What you have to do: Repeat all of the data word for word so that only the pictures are missing from the copy.

Top of Provided data

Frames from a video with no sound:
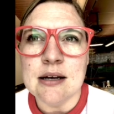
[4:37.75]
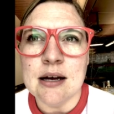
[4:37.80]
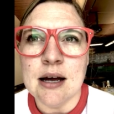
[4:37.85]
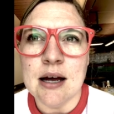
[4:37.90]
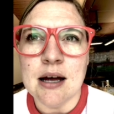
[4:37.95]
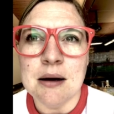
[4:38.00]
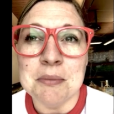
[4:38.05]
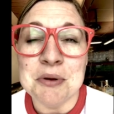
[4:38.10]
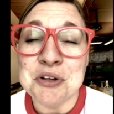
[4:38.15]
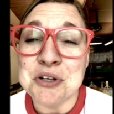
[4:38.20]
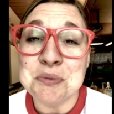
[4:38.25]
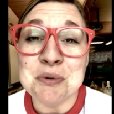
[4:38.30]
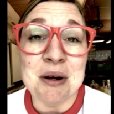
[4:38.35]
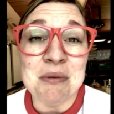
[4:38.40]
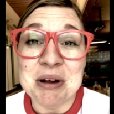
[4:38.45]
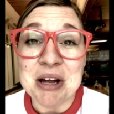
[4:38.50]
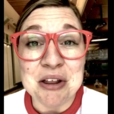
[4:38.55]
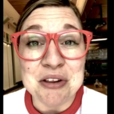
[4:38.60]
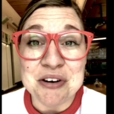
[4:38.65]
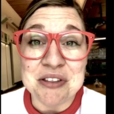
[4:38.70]
and there's
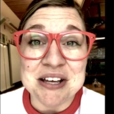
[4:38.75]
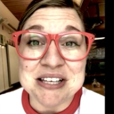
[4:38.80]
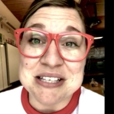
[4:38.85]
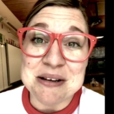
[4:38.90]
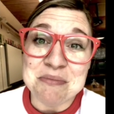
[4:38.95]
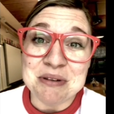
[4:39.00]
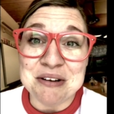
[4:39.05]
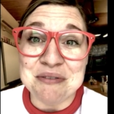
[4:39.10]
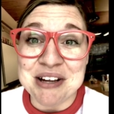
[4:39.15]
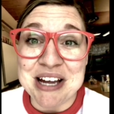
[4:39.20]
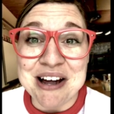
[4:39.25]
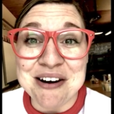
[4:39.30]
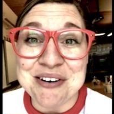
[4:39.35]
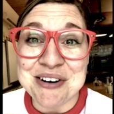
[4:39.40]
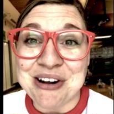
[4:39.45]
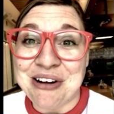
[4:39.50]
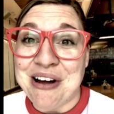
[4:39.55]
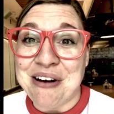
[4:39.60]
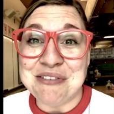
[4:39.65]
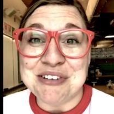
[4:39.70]
probably other things I'm leaving out
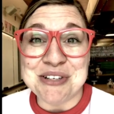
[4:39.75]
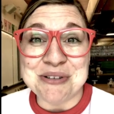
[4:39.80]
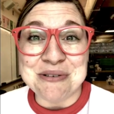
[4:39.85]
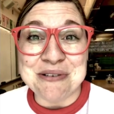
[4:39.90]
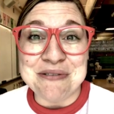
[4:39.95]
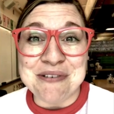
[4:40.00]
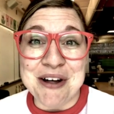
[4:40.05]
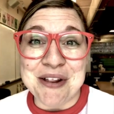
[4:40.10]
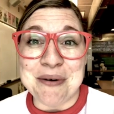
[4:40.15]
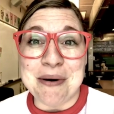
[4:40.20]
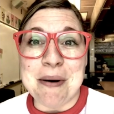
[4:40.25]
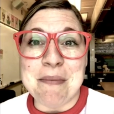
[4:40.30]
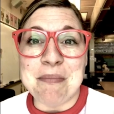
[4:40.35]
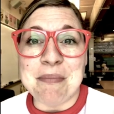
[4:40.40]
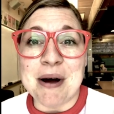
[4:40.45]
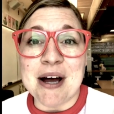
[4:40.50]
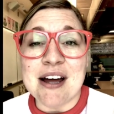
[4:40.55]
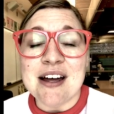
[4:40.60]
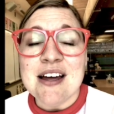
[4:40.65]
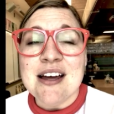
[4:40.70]
and I'll have to do a follow-up,
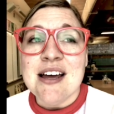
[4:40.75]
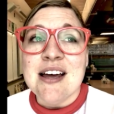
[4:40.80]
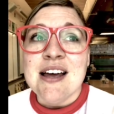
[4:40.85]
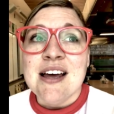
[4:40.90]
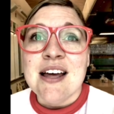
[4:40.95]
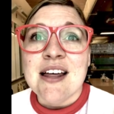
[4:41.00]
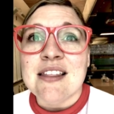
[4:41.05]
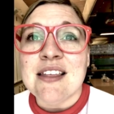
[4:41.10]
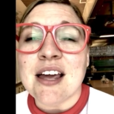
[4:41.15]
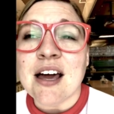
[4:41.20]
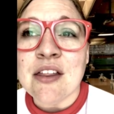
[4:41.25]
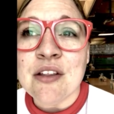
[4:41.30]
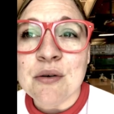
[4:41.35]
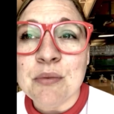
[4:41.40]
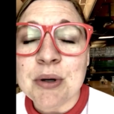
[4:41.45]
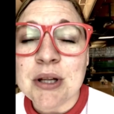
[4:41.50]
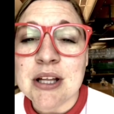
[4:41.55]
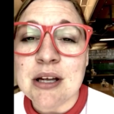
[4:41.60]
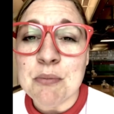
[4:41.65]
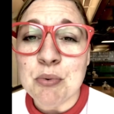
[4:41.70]
but the
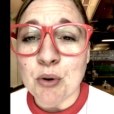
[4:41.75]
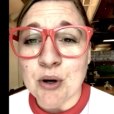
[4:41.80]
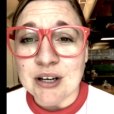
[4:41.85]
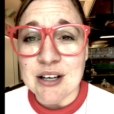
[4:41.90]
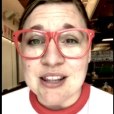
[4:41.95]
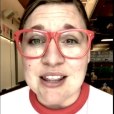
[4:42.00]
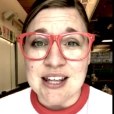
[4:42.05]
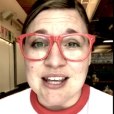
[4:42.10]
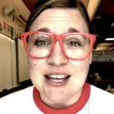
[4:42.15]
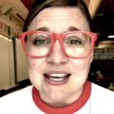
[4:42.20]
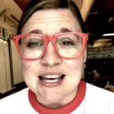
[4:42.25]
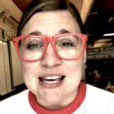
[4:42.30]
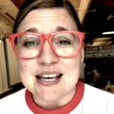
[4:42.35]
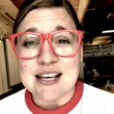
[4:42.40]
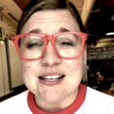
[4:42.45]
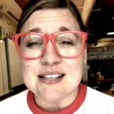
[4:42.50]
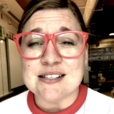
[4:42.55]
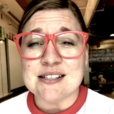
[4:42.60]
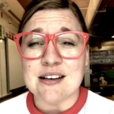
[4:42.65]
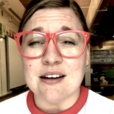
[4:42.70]
other really important thing
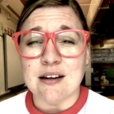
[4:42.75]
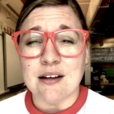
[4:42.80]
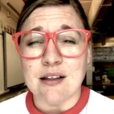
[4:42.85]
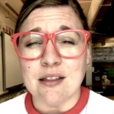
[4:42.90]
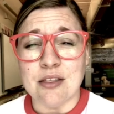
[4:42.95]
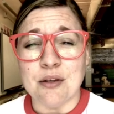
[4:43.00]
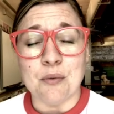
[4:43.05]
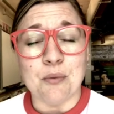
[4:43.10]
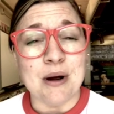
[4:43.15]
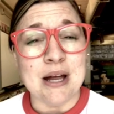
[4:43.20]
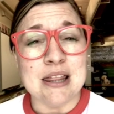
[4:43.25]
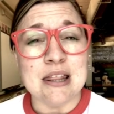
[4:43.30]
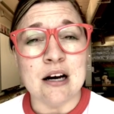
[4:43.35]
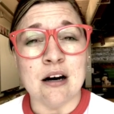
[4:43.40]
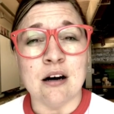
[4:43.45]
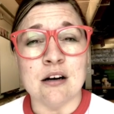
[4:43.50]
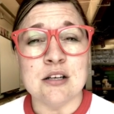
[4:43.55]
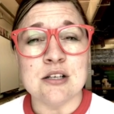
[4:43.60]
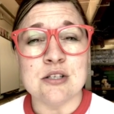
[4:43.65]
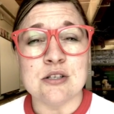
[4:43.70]
is the way that
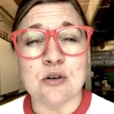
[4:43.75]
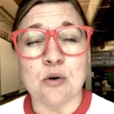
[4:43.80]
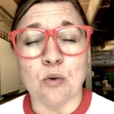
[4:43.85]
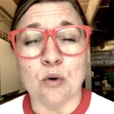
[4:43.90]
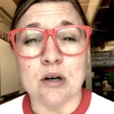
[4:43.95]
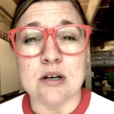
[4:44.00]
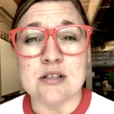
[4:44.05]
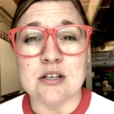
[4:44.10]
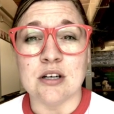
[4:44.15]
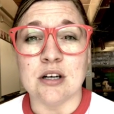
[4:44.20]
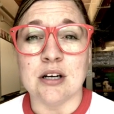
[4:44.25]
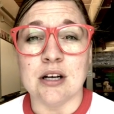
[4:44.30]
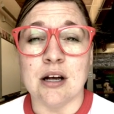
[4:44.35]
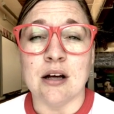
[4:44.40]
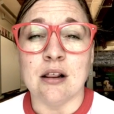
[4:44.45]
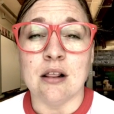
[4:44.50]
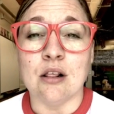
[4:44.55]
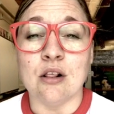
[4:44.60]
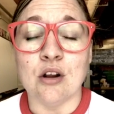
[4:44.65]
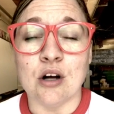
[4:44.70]
our scores are going
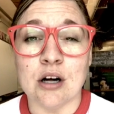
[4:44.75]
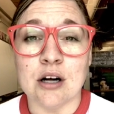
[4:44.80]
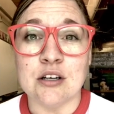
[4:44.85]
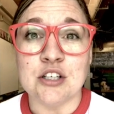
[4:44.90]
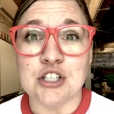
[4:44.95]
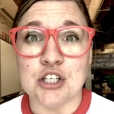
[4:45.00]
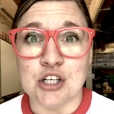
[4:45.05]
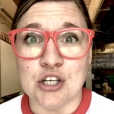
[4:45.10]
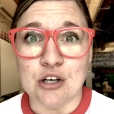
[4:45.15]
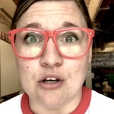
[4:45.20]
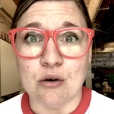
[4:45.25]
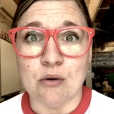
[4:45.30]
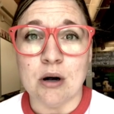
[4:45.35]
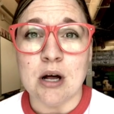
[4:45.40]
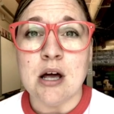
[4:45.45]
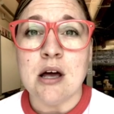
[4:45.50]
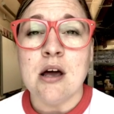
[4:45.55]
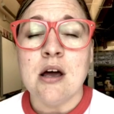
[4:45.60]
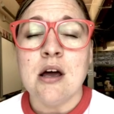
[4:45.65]
to look to you.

Bottom of Provided data

Problem solution:
Frames from a video with no sound:
[4:37.75]
[4:37.80]
[4:37.85]
[4:37.90]
[4:37.95]
[4:38.00]
[4:38.05]
[4:38.10]
[4:38.15]
[4:38.20]
[4:38.25]
[4:38.30]
[4:38.35]
[4:38.40]
[4:38.45]
[4:38.50]
[4:38.55]
[4:38.60]
[4:38.65]
[4:38.70]
and there's
[4:38.75]
[4:38.80]
[4:38.85]
[4:38.90]
[4:38.95]
[4:39.00]
[4:39.05]
[4:39.10]
[4:39.15]
[4:39.20]
[4:39.25]
[4:39.30]
[4:39.35]
[4:39.40]
[4:39.45]
[4:39.50]
[4:39.55]
[4:39.60]
[4:39.65]
[4:39.70]
probably other things I'm leaving out
[4:39.75]
[4:39.80]
[4:39.85]
[4:39.90]
[4:39.95]
[4:40.00]
[4:40.05]
[4:40.10]
[4:40.15]
[4:40.20]
[4:40.25]
[4:40.30]
[4:40.35]
[4:40.40]
[4:40.45]
[4:40.50]
[4:40.55]
[4:40.60]
[4:40.65]
[4:40.70]
and I'll have to do a follow-up,
[4:40.75]
[4:40.80]
[4:40.85]
[4:40.90]
[4:40.95]
[4:41.00]
[4:41.05]
[4:41.10]
[4:41.15]
[4:41.20]
[4:41.25]
[4:41.30]
[4:41.35]
[4:41.40]
[4:41.45]
[4:41.50]
[4:41.55]
[4:41.60]
[4:41.65]
[4:41.70]
but the
[4:41.75]
[4:41.80]
[4:41.85]
[4:41.90]
[4:41.95]
[4:42.00]
[4:42.05]
[4:42.10]
[4:42.15]
[4:42.20]
[4:42.25]
[4:42.30]
[4:42.35]
[4:42.40]
[4:42.45]
[4:42.50]
[4:42.55]
[4:42.60]
[4:42.65]
[4:42.70]
other really important thing
[4:42.75]
[4:42.80]
[4:42.85]
[4:42.90]
[4:42.95]
[4:43.00]
[4:43.05]
[4:43.10]
[4:43.15]
[4:43.20]
[4:43.25]
[4:43.30]
[4:43.35]
[4:43.40]
[4:43.45]
[4:43.50]
[4:43.55]
[4:43.60]
[4:43.65]
[4:43.70]
is the way that
[4:43.75]
[4:43.80]
[4:43.85]
[4:43.90]
[4:43.95]
[4:44.00]
[4:44.05]
[4:44.10]
[4:44.15]
[4:44.20]
[4:44.25]
[4:44.30]
[4:44.35]
[4:44.40]
[4:44.45]
[4:44.50]
[4:44.55]
[4:44.60]
[4:44.65]
[4:44.70]
our scores are going
[4:44.75]
[4:44.80]
[4:44.85]
[4:44.90]
[4:44.95]
[4:45.00]
[4:45.05]
[4:45.10]
[4:45.15]
[4:45.20]
[4:45.25]
[4:45.30]
[4:45.35]
[4:45.40]
[4:45.45]
[4:45.50]
[4:45.55]
[4:45.60]
[4:45.65]
to look to you.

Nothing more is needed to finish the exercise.